Mas não para aí: acaba de ser costurado um acordo com o PSD de Kassab para que apoie a gestão de Fernando Haddad – em troca, entre outras benesses, da manutenção de uma grossa fatia de poder na Câmara Municipal, é claro.

Deve ser difícil para o cidadão comum compreender como o mesmo partido que passou meses , desqualificando Kassab, chamando-o de serrista, higienista, “fascista” e outros istas, se alinha com o futuro ex-prefeito já no mês seguinte às eleições municipais. Trata-se do tipo de procedimento que, à revelia de ser politicamente proveitoso para o PT ou não, tende a soar extremamente questionável, desabonador para os padrões éticos da sigla, mesmo no julgamento de muitos eleitores ou simpatizantes.


Vácuo ideológico
Além disso, é desnecessário apontar que Kassab – que tem elos históricos com José Serra - já deu mostras mais do que suficientes de não ser confiável como aliado, além de amorfo do ponto de vista político-ideológico (tornou-se um clássico do oportunismo sua declaração de que “O PSD não é de direita, esquerda ou centro”). Soa no mínimo displiscente que um partido que acaba de vivenciar o imbroglio do “mensalão” insita em se aliar com raposas políticas, como tais, pouco leais e comprovadamente volúveis.
Assim, Insisto em questionar:

1) Se o PT quer se apresentar, na capital paulista, como uma alternativa ao demotucanato, como fazê-lo se aliando justamente a uma figura política que ven sendo, por muito tempo e até um mês atrás, um dos símbolos da hegemonia demotucana em São Paulo e de muito do que o PT alega combater?
2) Qual o limite, para a centro-esquerda, de relativização dos valores éticos e ideológicos, e a partir de que ponto, ao adotar esse relativismo, ela mimetiza valores conservadores, os relativiza enquanto tais, e com o conservadorismo se confunde?

O risco da indistinção 
Esta última questão afigura-se fundamental, e tem levado à reflexão setores que historicamente apoiaram o PT, no funcionalismo público, humilhado na campanha salarial deste ano; na classe média urbana progressista, que se tornou vítima da histeria totalitária ora vigente contra tal classe social; e entre ideólogos e intelectuais, hoje tão desprezados pelo partido e por sua militância, cujo culto messiânico a Lula inclui a exaltação da intuição em detrimento da reflexão – uma inversão de valores que, paradoxalmente, o próprio Lula repetidas vezes desautoriza, com a centralidade que atribui à educação.

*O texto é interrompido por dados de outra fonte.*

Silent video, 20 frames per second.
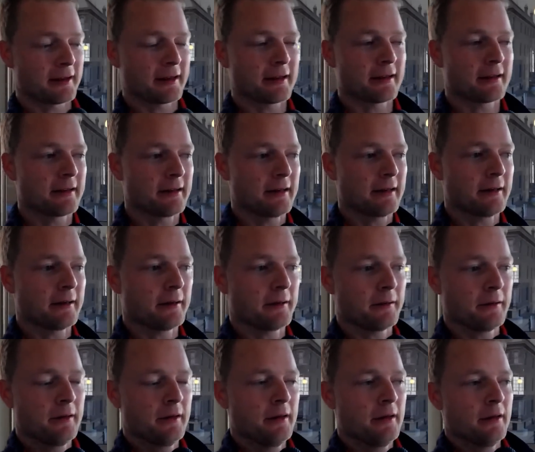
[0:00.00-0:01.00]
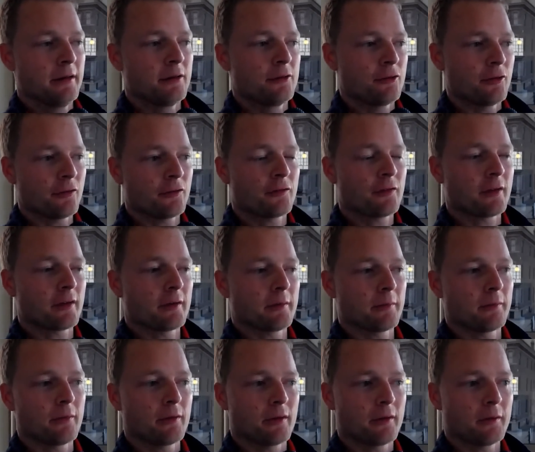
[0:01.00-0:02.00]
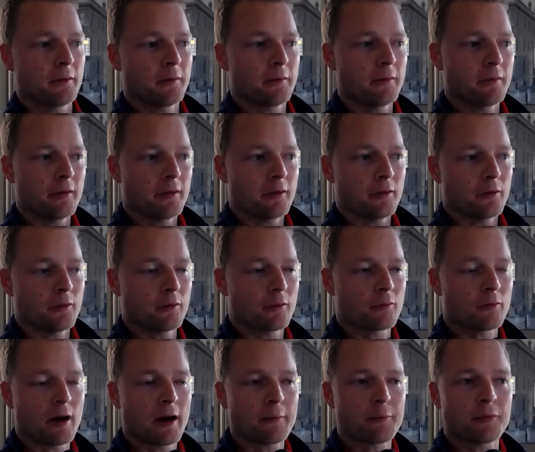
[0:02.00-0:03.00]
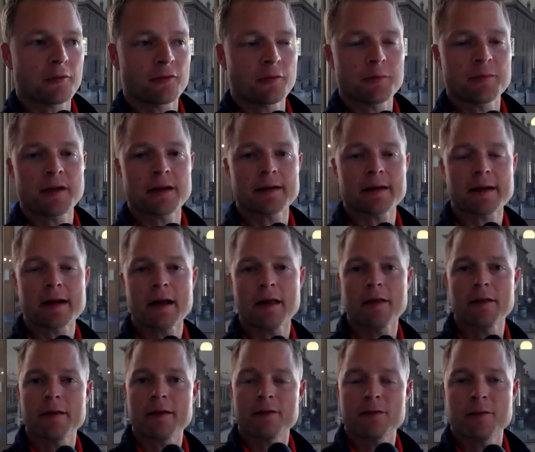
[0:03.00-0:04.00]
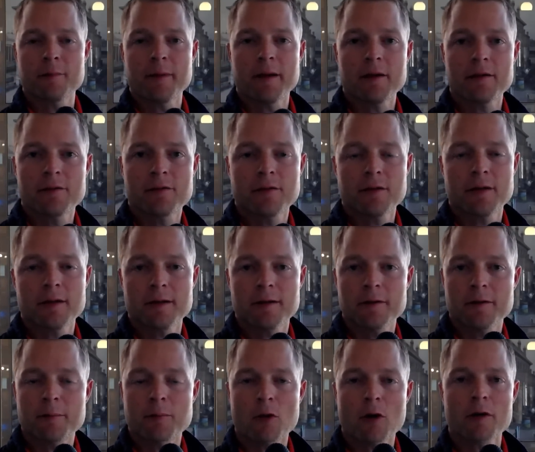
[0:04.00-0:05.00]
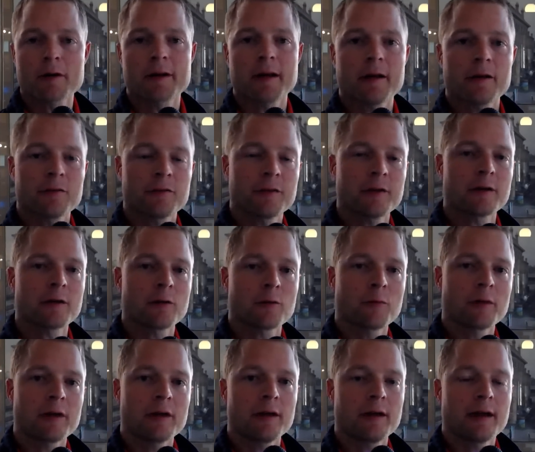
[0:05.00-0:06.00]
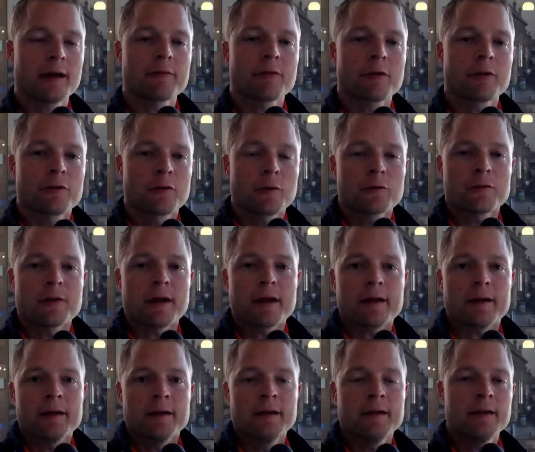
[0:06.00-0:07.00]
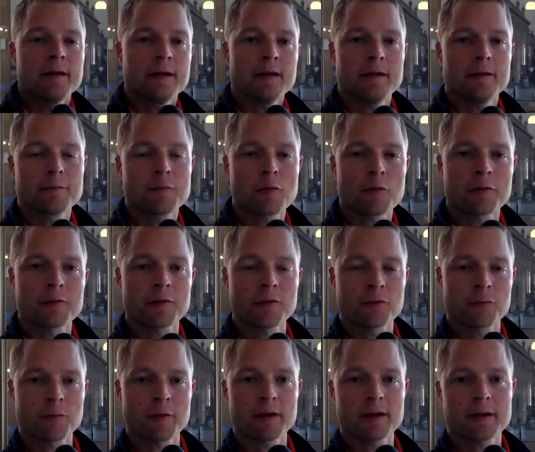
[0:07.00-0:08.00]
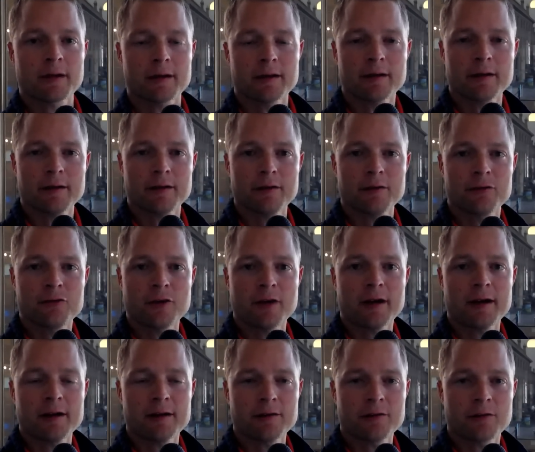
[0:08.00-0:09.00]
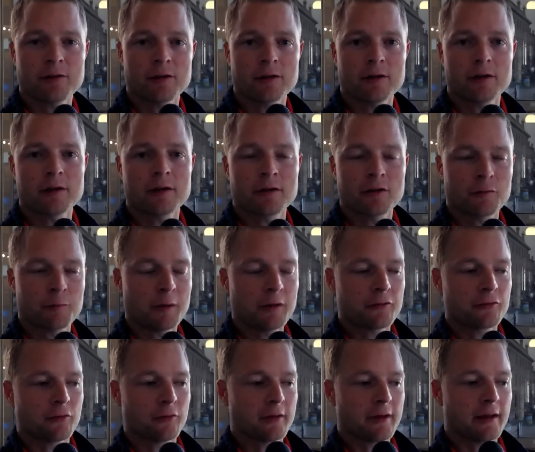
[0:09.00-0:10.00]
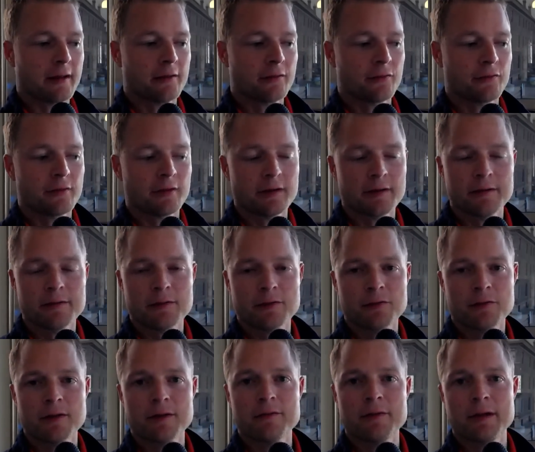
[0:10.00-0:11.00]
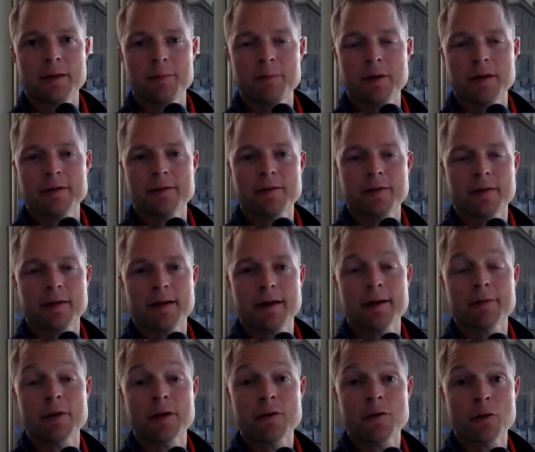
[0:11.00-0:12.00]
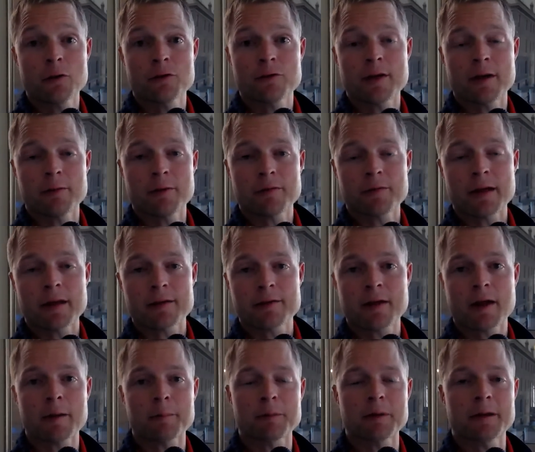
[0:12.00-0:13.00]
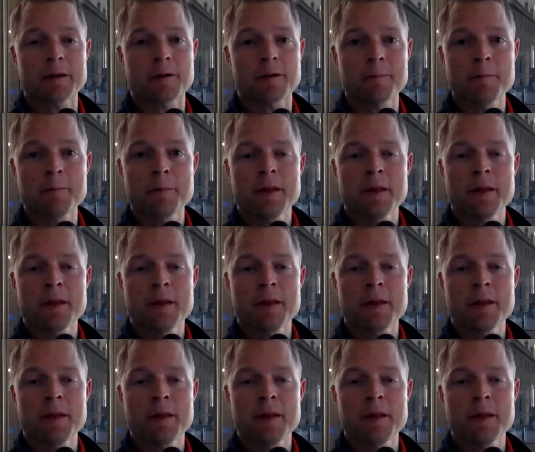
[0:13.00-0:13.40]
And just to wrap with some technicalities about the broadcast here, every Tuesday, of course this week Jay is our special guest this evening, but every Tuesday we've got a top leader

É palpável - e fenômenos como a movimentação causada pela candidatura de Marcelo Freixo no Rio o demonstram - que há, atualmente, entre parcelas dos apoiadores e aliados históricos do PT, um cansaço para com o excesso de pragmatismo em detrimento da coesão político-ideológica, vicissitude que está longe de se limitar às questões relativas a coligações – abrangendo temas como retorno à privatização, ênfase na gestão econômica, não-priorização de Educação e Saúde e trato truculento com o servidor público -, mas para a qual as alianças com tudo e com todos, à revelia da coerência e da ética, contribuem consideravelmente. 

A partir do momento que o PT se alia com o adversário demo-peessedista que até ontem combatia e que nomeia uma tucana para cuidar do ensino básico, torna-se cada vez mais iminente o risco de o partido, malgrado os inegáveis avanços sociais que vem patrocinando, nublar os princípios e conteúdos programáticos que o distinguiriam dos partidos que a ele se opõem.


(Imagem retirada daqui)

Um comentário:

Aquiles Lazzarotto disse...

Obrigado, Maurício, pela informação. Mas o fato de ela não ter aceitado não muda uma vírgula do que consta em seu texto. É até pior, conforme comentou o Idelber Avelar: ainda levou um NÃO na fuça, hehehe.
Não obstante, já subscrevi o abaixo-assinado contra a nomeação da Costin, a partir de link do Viomundo.